«Da mesi stiamo lavorando all’organizzazione della prossima Festa di Sant’Anna, con l’obiettivo di confermare e migliorare il successo della passata edizione». Enzo Ferrandino sceglie di mettere subito in chiaro la posizione dell’Amministrazione comunale, dopo le notizie circolate nei giorni scorsi su una presunta esclusione dai finanziamenti FUNT.
Il sindaco ribadisce che la richiesta di contributo al Fondo Unico Nazionale per il Turismo «rappresenta un’opportunità che abbiamo ritenuto doveroso cogliere», ma non costituisce in alcun modo una condizione per la realizzazione dell’evento. «L’eventuale concessione del finanziamento non pregiudica l’organizzazione della Festa, che da anni, sotto questa Amministrazione, non dipende più dai contributi di enti sovracomunali», afferma.
Un passaggio che richiama esplicitamente il passato: «Ricordiamo tutti quando si arrivava a poche settimane dall’evento nell’incertezza legata ai finanziamenti regionali. Quella fase è ormai superata».
Nei prossimi giorni, annuncia Ferrandino, partiranno gli incontri con le associazioni impegnate nella costruzione delle barche allegoriche e saranno avviate le procedure per l’affidamento dello spettacolo dell’incendio del Castello e dei fuochi piromusicali. Poi la stoccata finale: «A prescindere dall’esito del bando, appare comunque ingeneroso mettere in discussione l’operato di un’Amministrazione e degli uffici comunali che in questi anni hanno raccolto fondi e avviato investimenti per 82 milioni di euro. Andiamo avanti con forza e determinazione».

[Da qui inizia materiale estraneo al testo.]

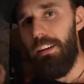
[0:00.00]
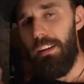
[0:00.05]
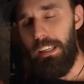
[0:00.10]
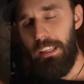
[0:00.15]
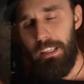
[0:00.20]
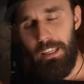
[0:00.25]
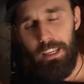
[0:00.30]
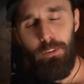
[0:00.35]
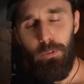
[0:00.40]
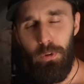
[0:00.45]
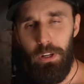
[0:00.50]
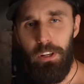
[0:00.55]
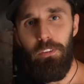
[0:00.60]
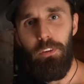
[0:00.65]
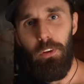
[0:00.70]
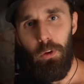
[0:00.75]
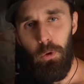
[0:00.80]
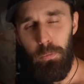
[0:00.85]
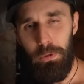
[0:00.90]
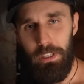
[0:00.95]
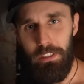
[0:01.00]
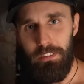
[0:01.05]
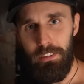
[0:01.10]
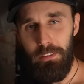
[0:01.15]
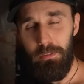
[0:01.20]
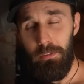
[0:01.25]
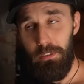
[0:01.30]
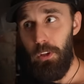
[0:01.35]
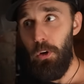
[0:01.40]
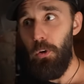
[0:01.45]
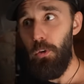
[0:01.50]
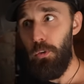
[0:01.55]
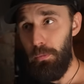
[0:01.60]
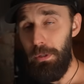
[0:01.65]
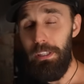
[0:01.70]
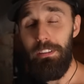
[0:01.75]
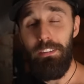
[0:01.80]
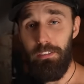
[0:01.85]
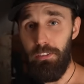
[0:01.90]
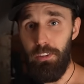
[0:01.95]
get rid of those
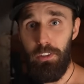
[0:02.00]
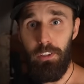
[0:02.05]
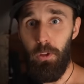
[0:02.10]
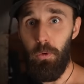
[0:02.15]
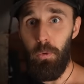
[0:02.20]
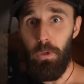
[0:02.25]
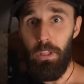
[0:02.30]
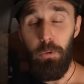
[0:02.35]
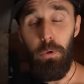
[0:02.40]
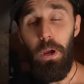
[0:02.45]
pieces of the clothing.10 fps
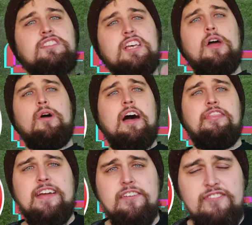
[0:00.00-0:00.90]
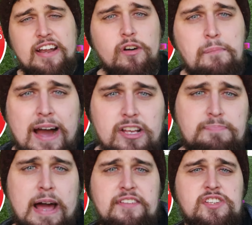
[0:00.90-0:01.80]
So, I think Villa will bounce
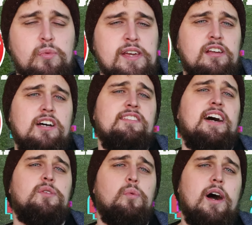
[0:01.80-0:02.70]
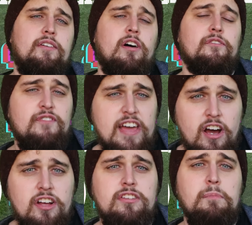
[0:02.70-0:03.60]
back this week, guys. And that's why I've got
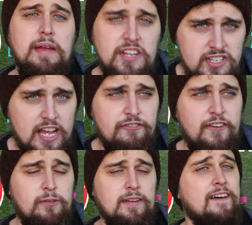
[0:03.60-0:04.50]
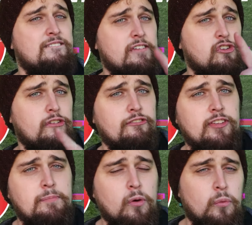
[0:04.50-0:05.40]
Villa to beat Sheffield. A very
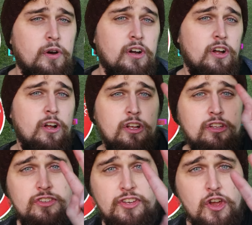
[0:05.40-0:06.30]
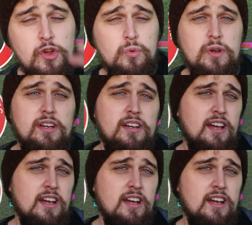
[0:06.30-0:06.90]
comfortable 2-0.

Sul piano operativo, dal Comune precisano che Amministrazione e uffici competenti sono già al lavoro da settimane per l’organizzazione della Festa a mare agli Scogli di Sant’Anna, in programma il 26 luglio 2026, e degli altri principali appuntamenti del calendario cittadino: la Festa di Sant’Alessandro del 26 agosto, la Festa del Porto del 17 settembre e il Natale 2026.

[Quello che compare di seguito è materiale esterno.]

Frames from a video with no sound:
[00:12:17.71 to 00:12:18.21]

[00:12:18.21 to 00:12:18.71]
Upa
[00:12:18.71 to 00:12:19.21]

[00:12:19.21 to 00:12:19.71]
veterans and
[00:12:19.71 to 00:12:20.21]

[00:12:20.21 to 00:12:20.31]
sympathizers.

La programmazione, viene sottolineato, è ormai consolidata e completamente autofinanziata, senza dipendere da risorse esterne. Nelle prossime settimane prenderanno il via anche le attività di promozione web e social, insieme al percorso tecnico-amministrativo per gli affidamenti legati agli spettacoli pirotecnici.

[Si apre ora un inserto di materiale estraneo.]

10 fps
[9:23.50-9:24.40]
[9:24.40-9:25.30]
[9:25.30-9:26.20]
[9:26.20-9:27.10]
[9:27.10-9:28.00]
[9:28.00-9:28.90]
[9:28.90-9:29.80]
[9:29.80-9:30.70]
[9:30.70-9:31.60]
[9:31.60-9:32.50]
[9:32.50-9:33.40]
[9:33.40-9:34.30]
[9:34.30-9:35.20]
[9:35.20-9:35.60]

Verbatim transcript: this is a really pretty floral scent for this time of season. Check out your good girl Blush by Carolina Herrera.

Quanto ai fondi FUNT, il Comune chiarisce che allo stato attuale non è pervenuta alcuna comunicazione ufficiale dal Ministero e che l’Amministrazione attende con serenità l’esito della procedura. La candidatura, spiegano dagli uffici, servirebbe esclusivamente a ottenere risorse aggiuntive e a contenere i costi sul bilancio comunale, ma l’organizzazione della Festa non è subordinata al risultato del bando.
Un chiarimento che l’ente ha voluto rendere pubblico per spegnere dubbi e perplessità sulla regolare realizzazione della manifestazione simbolo dell’estate ischitana, dopo il tam tam innescato dalla notizia della presunta perdita del finanziamento. Sant’Anna, almeno per gli uffici di Via Iasolino, resta fuori discussione.